Se Nino Spirlì non fosse il vicepresidente della Calabria in quota Lega e assessore alla Cultura non varrebbe neppure la pena commentare il suo intervento al mega convegno leghista di Catania, dove Matteo Salvini ha chiamato a raccolta il suo popolo in vista dell’inizio del processo che lo vede imputato con l'accusa di sequestro di persona aggravato dei 131 migranti presi a bordo della nave Gregoretti il 25 luglio del 2019.

Proprio domani, sabato 3 ottobre, Salvini dovrà presentarsi davanti al gup Nunzio Sarpietro. Da qui l’idea di “sequestrare” anche una città, Catania appunto, che per tre giorni è diventata base logistica e quartier generale della Lega.

Per ingannare il tempo, ecco il maxi convegno, iniziato ieri, che ha la pretesa sulla brochure illustrativa di promuovere il “confronto su problemi e soluzioni per il futuro del Paese”. Un futuro tetro e retrogrado a sentire le parole di Spirlì, che ieri sul palco affollato e compiacente ha detto cose che neppure il più fascista e omofobo dei militanti di estrema destra oserebbe proferire in pubblico. Lui no. Il vice presidente della Regione Calabria ostenta la sua extraterritorialità culturale e civica, permettendosi di affermare che finché campa userà termini come “zingaro”, “negro”, “ricchione” e “frocio”.

«Vogliono cancellare le parole – ha detto – ma guai a chi me le tocca. U nigru è u nigru, non c’è altro modo di dirlo in calabrese. La lobby frocia, quella alla quale avrei dovuto appartenere io, è la più pericolosa». Convinto che la sua omosessualità dichiarata sia un lasciapassare per ogni sorta di revisionismo culturale, Spirlì si è spinto anche oltre, ridicolizzando i matrimoni gay con lo stesso approccio e le stesse parole che si potrebbero ascoltare in un lurido bar di periferia la domenica sera.

Ecco, questo è l’antefatto. Se non fosse il vicepresidente della Calabria, il suo pensiero sarebbe destinato a disperdersi nelle fogne del web come altre milioni di parole che ogni giorno avvelenano la convivenza civile e alimentano l’odio social. Purtroppo, invece, Spirlì è il vicepresidente della Calabria e tocca prenderne atto, facendo i conti con l’ennesima vagonata di vergogna che un rappresentante delle istituzioni ha riversato sui calabresi.

L’eco, infatti, è nazionale, e ormai non c’è giornale grande e piccolo che non abbia ripreso l’intervento fatto a Catania dal braccio destro della Santelli. Come se non bastassero gli scandali, le rimborsopoli, le infiltrazioni della ‘ndrangheta, gli arresti di politici di ogni colore. Come se non bastassero i rifiuti nelle strade, il mare marrone e le discariche incendiate.
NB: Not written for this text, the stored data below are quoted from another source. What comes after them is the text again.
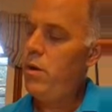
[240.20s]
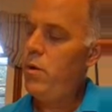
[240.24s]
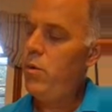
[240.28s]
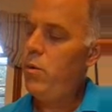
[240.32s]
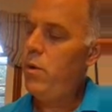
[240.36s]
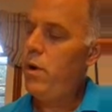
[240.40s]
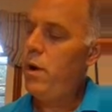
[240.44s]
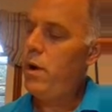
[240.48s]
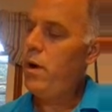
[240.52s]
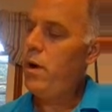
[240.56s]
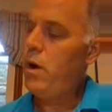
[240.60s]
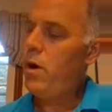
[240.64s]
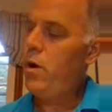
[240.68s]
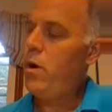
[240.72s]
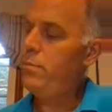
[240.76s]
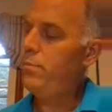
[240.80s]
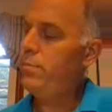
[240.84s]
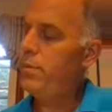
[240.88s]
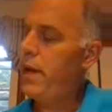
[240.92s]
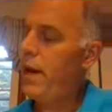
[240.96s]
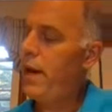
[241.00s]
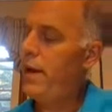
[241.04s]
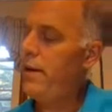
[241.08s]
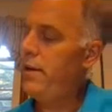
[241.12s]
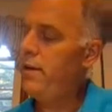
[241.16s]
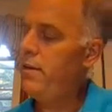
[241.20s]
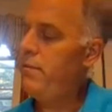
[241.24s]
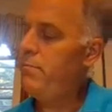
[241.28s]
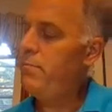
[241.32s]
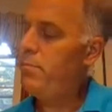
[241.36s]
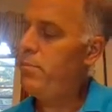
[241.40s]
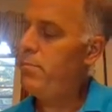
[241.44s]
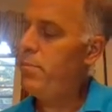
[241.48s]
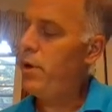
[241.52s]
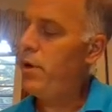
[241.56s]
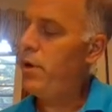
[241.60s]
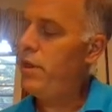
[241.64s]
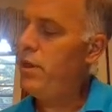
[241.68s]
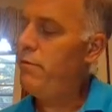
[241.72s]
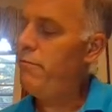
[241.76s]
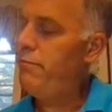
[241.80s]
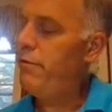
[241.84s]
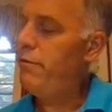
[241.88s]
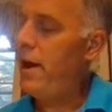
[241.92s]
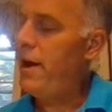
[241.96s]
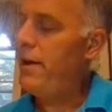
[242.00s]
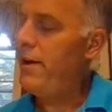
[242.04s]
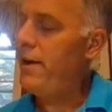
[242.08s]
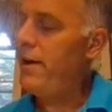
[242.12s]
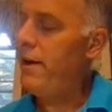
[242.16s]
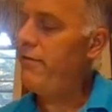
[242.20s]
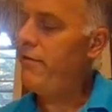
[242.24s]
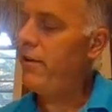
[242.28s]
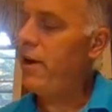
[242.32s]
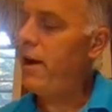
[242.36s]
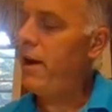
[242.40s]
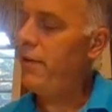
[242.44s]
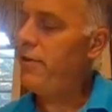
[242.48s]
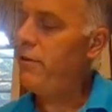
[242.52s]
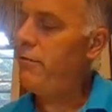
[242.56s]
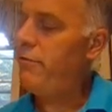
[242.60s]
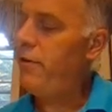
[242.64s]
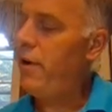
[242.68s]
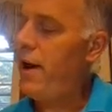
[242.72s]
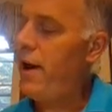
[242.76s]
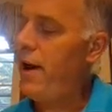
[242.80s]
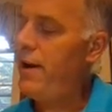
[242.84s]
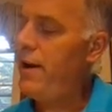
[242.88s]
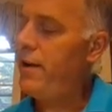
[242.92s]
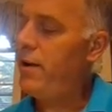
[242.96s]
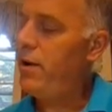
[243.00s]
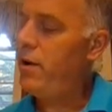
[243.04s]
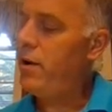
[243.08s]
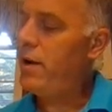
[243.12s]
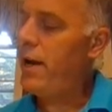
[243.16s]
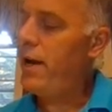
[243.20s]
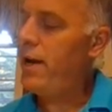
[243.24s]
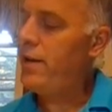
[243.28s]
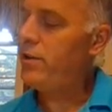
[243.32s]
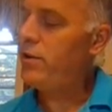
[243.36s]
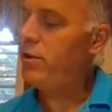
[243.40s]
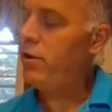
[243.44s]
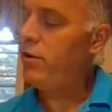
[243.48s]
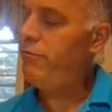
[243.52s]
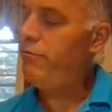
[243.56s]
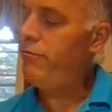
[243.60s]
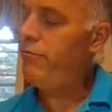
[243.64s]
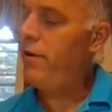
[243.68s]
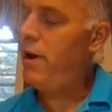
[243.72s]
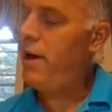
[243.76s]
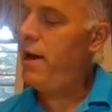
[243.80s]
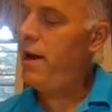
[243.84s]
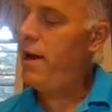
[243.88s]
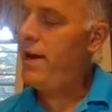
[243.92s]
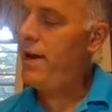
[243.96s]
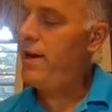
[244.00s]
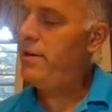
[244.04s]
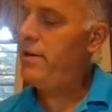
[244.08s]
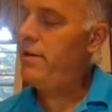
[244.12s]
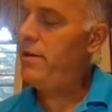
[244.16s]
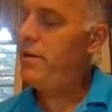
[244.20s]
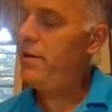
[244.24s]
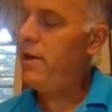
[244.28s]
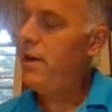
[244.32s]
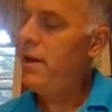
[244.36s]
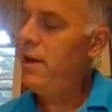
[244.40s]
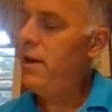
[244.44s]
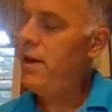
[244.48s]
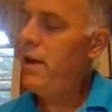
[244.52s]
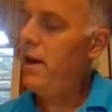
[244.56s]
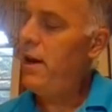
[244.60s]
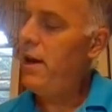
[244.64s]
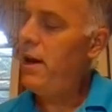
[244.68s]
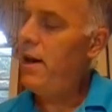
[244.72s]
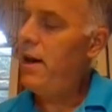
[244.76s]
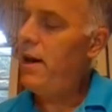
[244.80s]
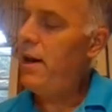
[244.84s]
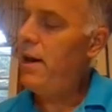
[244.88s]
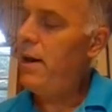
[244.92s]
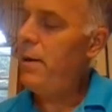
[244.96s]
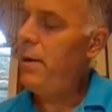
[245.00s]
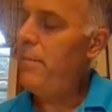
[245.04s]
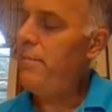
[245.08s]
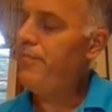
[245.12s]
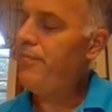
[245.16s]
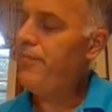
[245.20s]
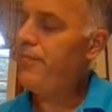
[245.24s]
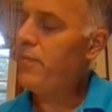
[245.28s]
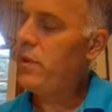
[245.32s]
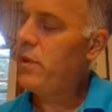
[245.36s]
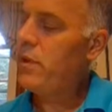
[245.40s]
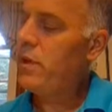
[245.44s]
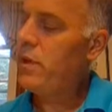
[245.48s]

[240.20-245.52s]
where, oh, I didn't even put in the find. I forgot the find. Okay, so find delta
Ora c’è anche il pensiero di Spirlì con cui fare i conti, un gay pride all’incontrario, dove c’è l’orgoglio di rivendicare parole grondanti pregiudizio come cosa buona e giusta. Gli stessi pregiudizi che armano le tastiere e i pugni di chi poi dà forma all’odio in aggressioni sempre più frequenti e violente. E la sorte di Willy Monteiro Duarte, ammazzato anche perché nero, è solo l’ultimo sconvolgente episodio che ha scosso le nostre coscienze. Ma accade ogni giorno, in ogni città, in ogni scuola, in ogni strada. Proprio in Sicilia, da dove parlava l’esponente calabrese della Lega, sempre ieri sono scattate le manette ai polsi di tre giovani dai 18 ai 34 anni che, a Marsala, erano soliti pestare a sangue extracomunitari scelti a caso solo perché “negri”, come direbbe Spirlì. La stessa sorte che tocca spesso a ragazzi e ragazze gay solo per il fatto di essere “froci”.

Purtroppo si potrebbe continuare all’infinito con esempi e richiami non solo alla cronaca, ma anche alla storia dell’Umanità, come i lager nazisti in cui gli esseri umani catalogati per etnia e orientamento sessuale venivano bruciati nei forni. E dunque basta. La governatrice Santelli prenda posizione e lo mandi via. Continui a sproloquiare dalle sue pagine social cariche di santini, madonne e cristi messi su come festoni di Natale. Siamo in un paese libero e anche per le sue opinioni c’è spazio. Ma non alla Cittadella, dove chiunque governi dovrebbe avere il buonsenso e la correttezza istituzionale almeno di fingere di rappresentare tutti, non solo la propria follia.